韓国で青木理氏の本が…「ベストセラー製造機」チョ・グク(曹国)

崔 碩栄

韓国でベストセラー1位になった『反日種族主義』という本が日本のニュースにも数回紹介された。慰安婦、独島(竹島)、徴用工、朝鮮人志願兵…などなど日韓の間で衝突と葛藤の原因になっている問題について韓国側の通説を批判した本がベストセラーになったことは韓国でも異例中の異例。日本のメディアが注目するのも当然だ。

その話題を紹介するあるテレビ番組でもう一つの面白い情報が紹介された。ベストセラーランキングで1位、2位があまりにも違う性向の本だったからだ。

1位は、韓国の反日主義を批判した『反日種族主義』
2位は、日本の保守派を批判した『日本会議の正体』(青木理 著)の韓国語版だった。

この時、ちょうどコメンテーターとして出演していたのが青木氏は少し照れながらベストセラーになった理由について次のように述べた。
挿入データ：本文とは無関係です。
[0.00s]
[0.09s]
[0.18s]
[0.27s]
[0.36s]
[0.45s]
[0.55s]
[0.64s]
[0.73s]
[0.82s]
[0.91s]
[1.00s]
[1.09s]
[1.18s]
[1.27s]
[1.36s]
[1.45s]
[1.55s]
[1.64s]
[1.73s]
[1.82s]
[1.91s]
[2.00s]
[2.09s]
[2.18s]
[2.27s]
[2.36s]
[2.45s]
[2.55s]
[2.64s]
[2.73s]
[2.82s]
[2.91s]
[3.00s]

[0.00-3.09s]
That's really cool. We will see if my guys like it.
今の韓国のデモは反日デモというより反安倍デモの様相になっている。そこで政府高官が安倍政権の背後関係を知るにはこの本が良いと勧めて、メディアも取り上げた結果らしい。

ここでいう韓国の「政府高官」は誰だろうか。
それは、いまや日本でも有名人になった曹国(チョ・グク)法務長官だ。

『日本会議の正体』韓国語版(左)と日本語版(右)

曹国氏+メディア+書店が大々的に宣伝

それは今年の7月22日、まだ曹氏が青瓦台の民情首席として働いていた時期。つまり、不正疑惑がまだ発覚する前で、大衆的人気も高かった時だ。その時、彼が首席・補佐官会議に青木氏の本『日本会議の正体』を持ってきて他の秘書官、議員らに紹介する場面がメディアのカメラに撮られたのだ。

私の個人的な感想ではあるが、カメラに偶然撮られたというより、事前に約束でもしたように曹氏が持っている本をクローズアップし、韓国メディアが大々的に記事にした。そして、それはテレビ局、大手全国紙に同時多発的に紹介された。
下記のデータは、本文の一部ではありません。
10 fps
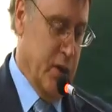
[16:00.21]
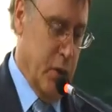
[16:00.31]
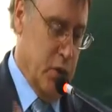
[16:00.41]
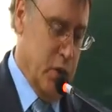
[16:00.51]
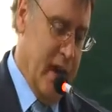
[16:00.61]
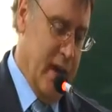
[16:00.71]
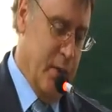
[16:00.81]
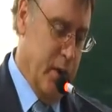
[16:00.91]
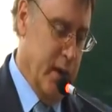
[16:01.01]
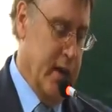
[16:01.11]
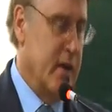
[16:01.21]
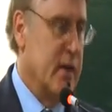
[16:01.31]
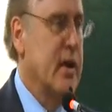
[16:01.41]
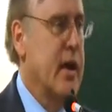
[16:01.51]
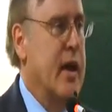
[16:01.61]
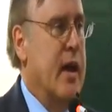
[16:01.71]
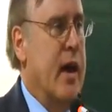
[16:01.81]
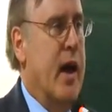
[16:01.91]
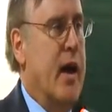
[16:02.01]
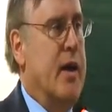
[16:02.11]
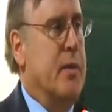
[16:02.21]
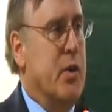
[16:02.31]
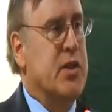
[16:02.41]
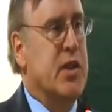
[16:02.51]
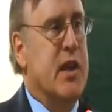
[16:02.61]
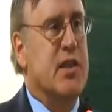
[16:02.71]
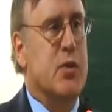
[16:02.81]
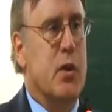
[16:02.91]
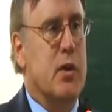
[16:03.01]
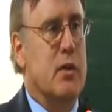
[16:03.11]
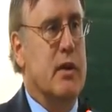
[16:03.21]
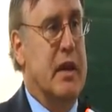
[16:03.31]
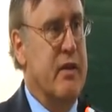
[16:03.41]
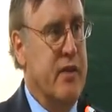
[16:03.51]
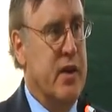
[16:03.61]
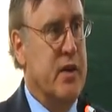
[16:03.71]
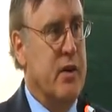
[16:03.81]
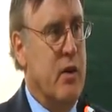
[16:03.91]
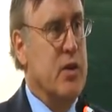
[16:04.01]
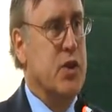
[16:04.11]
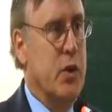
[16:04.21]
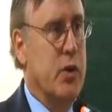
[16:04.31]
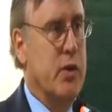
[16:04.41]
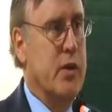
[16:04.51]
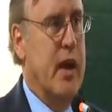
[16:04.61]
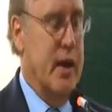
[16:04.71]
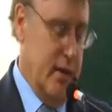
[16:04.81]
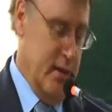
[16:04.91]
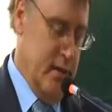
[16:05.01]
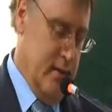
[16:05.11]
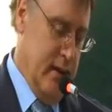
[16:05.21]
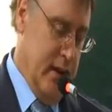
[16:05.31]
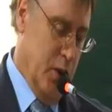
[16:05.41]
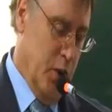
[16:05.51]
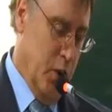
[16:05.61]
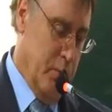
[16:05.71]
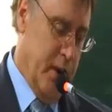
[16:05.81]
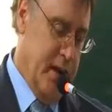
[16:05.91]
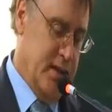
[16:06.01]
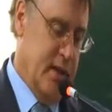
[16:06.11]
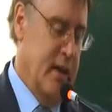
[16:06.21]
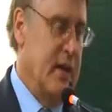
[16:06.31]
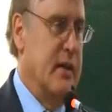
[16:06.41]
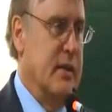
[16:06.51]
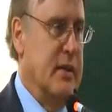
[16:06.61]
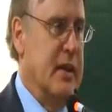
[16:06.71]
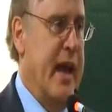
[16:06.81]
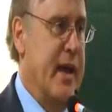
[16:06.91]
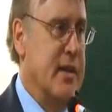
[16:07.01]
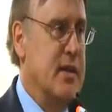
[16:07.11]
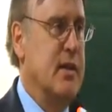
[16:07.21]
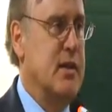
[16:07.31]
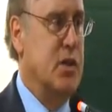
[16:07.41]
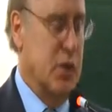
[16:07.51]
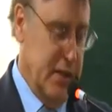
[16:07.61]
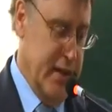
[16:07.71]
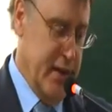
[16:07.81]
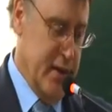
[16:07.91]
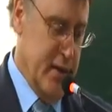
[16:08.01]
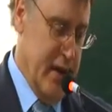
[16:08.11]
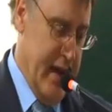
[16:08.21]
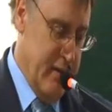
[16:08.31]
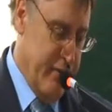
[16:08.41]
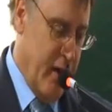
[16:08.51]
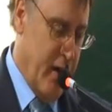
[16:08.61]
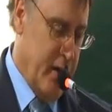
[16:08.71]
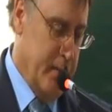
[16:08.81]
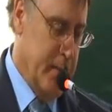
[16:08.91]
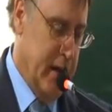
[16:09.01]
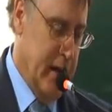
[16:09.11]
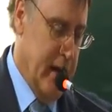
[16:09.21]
also those who came earlier, in most cases were given or sold at a low price land to clear and farm.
正直、これは偶然というより露骨的な宣伝に近いという印象だ。あまりにも「押し」が強かったからだ。それを報じた韓国メディアの記事例を見て欲しい。

Channel Aの報道:曹氏と本を一緒に紹介

KBSの報道:「日本会議に関する本、曹国首席によって知られるようになったが…」

MBNの報道:「安倍批判の本を持ち出した曹国」

SBSの報道:「克日で通じる、文と曹」

YTNの報道:「曹国氏、会議に日本の極右派を分析した本を持参」

テレビ局だけでも大盛り上がり。
しかし、全国紙も負けてない。

京郷新聞

東亜日報

毎日経済

ソウル経済

朝鮮日報

中央日報

韓国日報

保守紙、リベラル紙問わず、この本を大々的に宣伝(?)してくれたのだ。
そして大手ネット書店は「曹国首席が推薦した本!」というキャッチコピーで宣伝を行った。
正直、ここまで政府高官、メディア、書店によって宣伝されたら、ベストセラーにならないのがおかしいくらいだ。ここまで宣伝してくれたら、著者として感謝しなければいけないかもしれない。

ネット書店の広告バナー「曹国首席が推薦した本!」

 

曹氏は『反日種族主義』については「吐き気がする」と批判し、『日本会議の正体』については自らメディアに露出させることで間接的な宣伝を行った。それでも前者が1位、後者が2位だったのは面白い。

韓国では「人生はタイミング(が大事):인생은 타이밍」という表現をよく使う。能力があっても、実力があってもチャンスを逃してしまったら成功するのは難しい。逆に実力が無くてもチャンス、運によっては成功することもあるという意味だ。

そういう意味では、青木氏の本はいいタイミングを掴んだといえるだろう。なぜなら、もし不正疑惑が次々と発覚した法務長官任命の前後のタイミングで、曹氏がこの本を持ち歩いてる場面が韓国メディアに取り上げられていたら、逆にマイナスイメージがついた可能性が高いからだ。

やはり人生はタイミングだ。

Nikkan Watch」2019年9月21日の記事に一部加筆。